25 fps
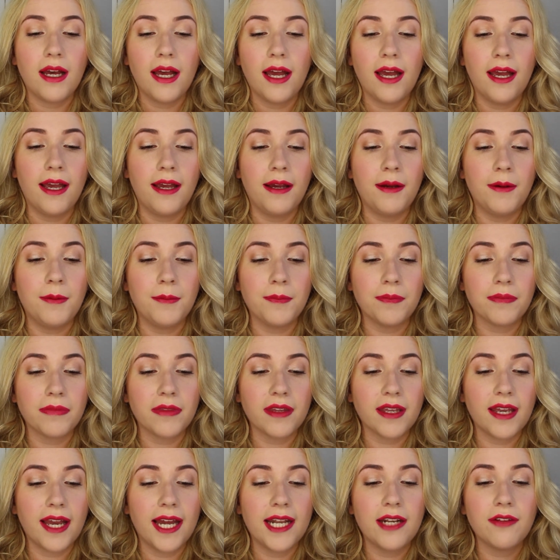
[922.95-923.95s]

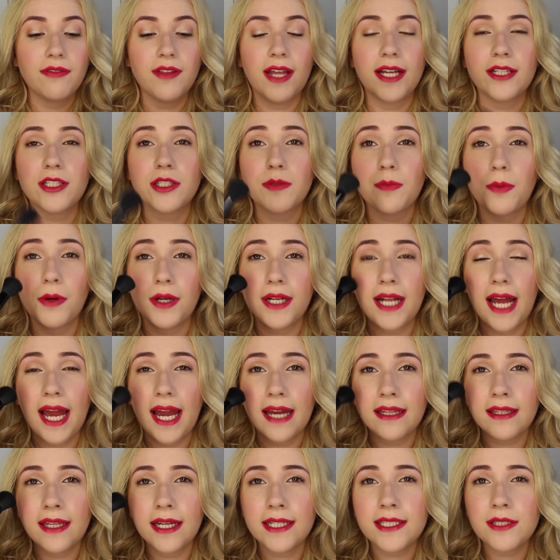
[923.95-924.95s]
kind of like just putting
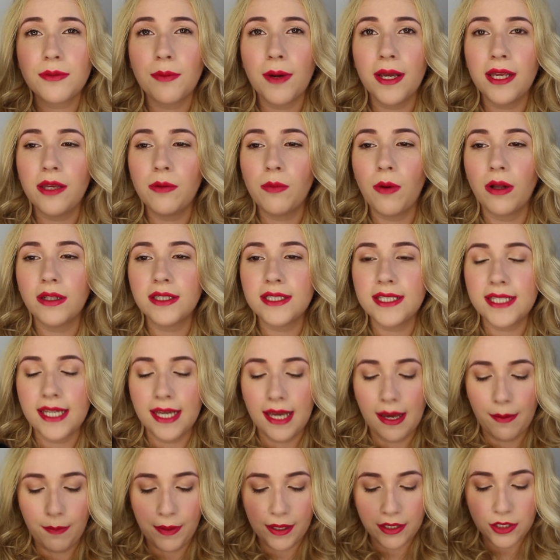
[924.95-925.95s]
highlighter where you want
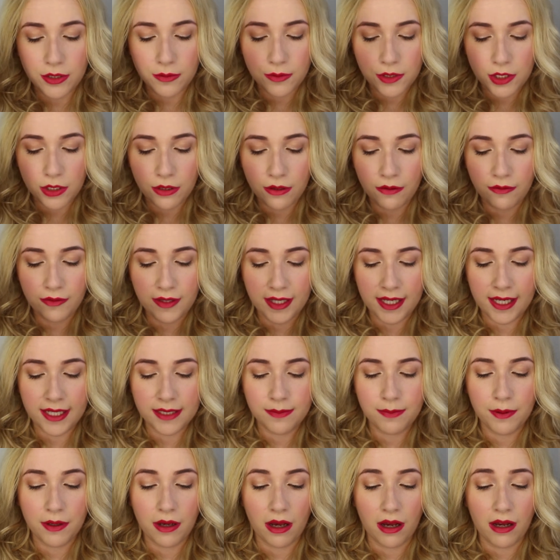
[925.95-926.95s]
it. I picked up 2 of
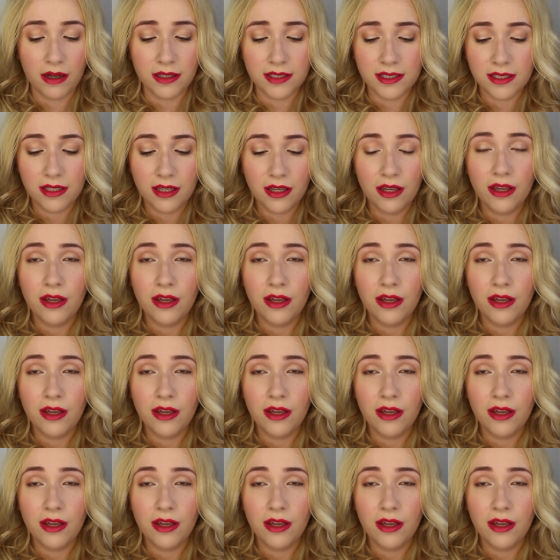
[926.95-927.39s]
these because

○ ○ ○ ○ ○ ○ ○

§ WHAT IS BEING ASKED
Leave out the pictures, then give all the records again exactly.

§ RESPONSE AREA
25 fps
[922.95-923.95s]

[923.95-924.95s]
kind of like just putting
[924.95-925.95s]
highlighter where you want
[925.95-926.95s]
it. I picked up 2 of
[926.95-927.39s]
these because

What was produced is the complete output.